Shortly after Ray filed his complaint, the District Court referred it to a Magistrate Judge. The Magistrate Judge filed a report and recommendation, recommending dismissal for failure to exhaust administrative remedies. According to the Magistrate Judge, "[W]hile the plaintiff alleges that he filed various grievances with respect to the claims which he now raises in his complaint, there is no indication from the plaintiff’s complaint that he took any further action to properly exhaust his administrative remedies." Supp. at 7.

Ray filed objections to the Magistrate Judge’s report, alleging that he had asserted the claims of assaults by prison guards as defenses to the misconduct charges made against him which charged him with a number of violations of prison rules.

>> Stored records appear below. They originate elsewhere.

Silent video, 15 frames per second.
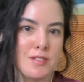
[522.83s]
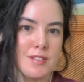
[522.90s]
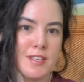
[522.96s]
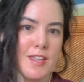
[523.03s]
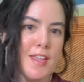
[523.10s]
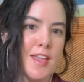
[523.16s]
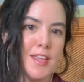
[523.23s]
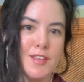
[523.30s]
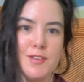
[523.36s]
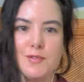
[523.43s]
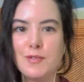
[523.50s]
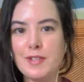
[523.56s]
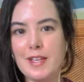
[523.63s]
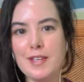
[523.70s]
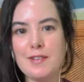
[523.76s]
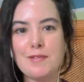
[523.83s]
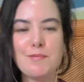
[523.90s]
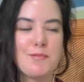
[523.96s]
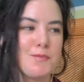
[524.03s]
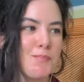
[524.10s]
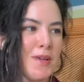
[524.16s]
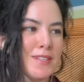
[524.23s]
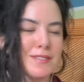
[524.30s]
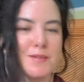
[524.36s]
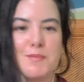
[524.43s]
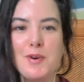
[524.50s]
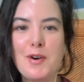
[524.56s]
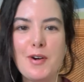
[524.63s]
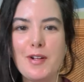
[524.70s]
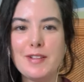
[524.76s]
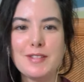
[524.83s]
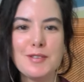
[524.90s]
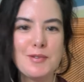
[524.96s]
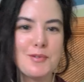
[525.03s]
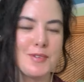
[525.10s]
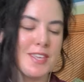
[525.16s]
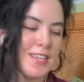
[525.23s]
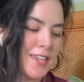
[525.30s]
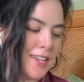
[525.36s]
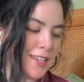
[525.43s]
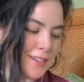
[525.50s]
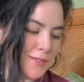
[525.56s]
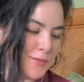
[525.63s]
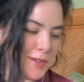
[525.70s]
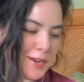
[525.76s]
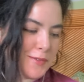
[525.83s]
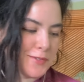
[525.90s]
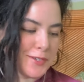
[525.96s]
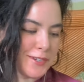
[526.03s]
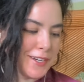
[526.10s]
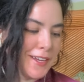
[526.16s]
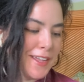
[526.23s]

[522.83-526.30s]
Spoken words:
He's like, hey, you like pass the ball, you kick, whatever.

Those misconduct charges stemmed from the same altercations that are the subject of hisS 1983 claims.

The misconduct charges brought against Ray were brought under Pennsylvania Department of Corrections’ Inmate Disciplinary and Restricted Housing Procedures, DC-ADM 801 (effective Sept. 20, 1994) ("Inmate Disciplinary Procedures"), Supp. App. at 1-11, which govern inmate violations of prison rules. The Inmate Disciplinary Procedures are distinct from the Consolidated Inmate Grievance Review System, DC-ADM 804 (effective Oct. 20, 1994) ("Inmate Grievance System"), Supp. at 45, which is designed to address inmate-initiated grievances. 2 In his objections to the Magistrate Judge’s Report, Ray asserted that grievances may not be filed for claims related to disciplinary proceedings. App. at 16-17.

In the disciplinary proceeding against Ray, a hearing examiner had dismissed all of the charges save one. The Inmate Disciplinary Procedures provide that "[n]o appeals from a finding of not guilty are permitted." DC-ADM 801 VI(I)(1)(b), Supp. App. at 8. It is unclear whether prison officials interpret this clause to permit appeals from dismissals where no culpability determination is made, such as the dismissed misconduct charges against Ray. _________________________________________________________________

2. Both the Inmate Disciplinary Procedures and the Inmate Grievance System have since been modified.

Ray attached to his objections to the Magistrate Judge’s Report handwritten copies of a number of the misconduct charges, along with the letter from the Chief Hearing Examiner denying Ray’s appeal, which constituted the final administrative disposition of Ray’s appeal of the one guilty charge. That letter notes, "I [, the Chief Hearing Examiner,] have reviewed the entire record of these misconducts; including the misconduct report, the hearing report and relevant documents, your appeal to the Program Review Committee and their response, your appeal to the Superintendent and his response." App. at 23.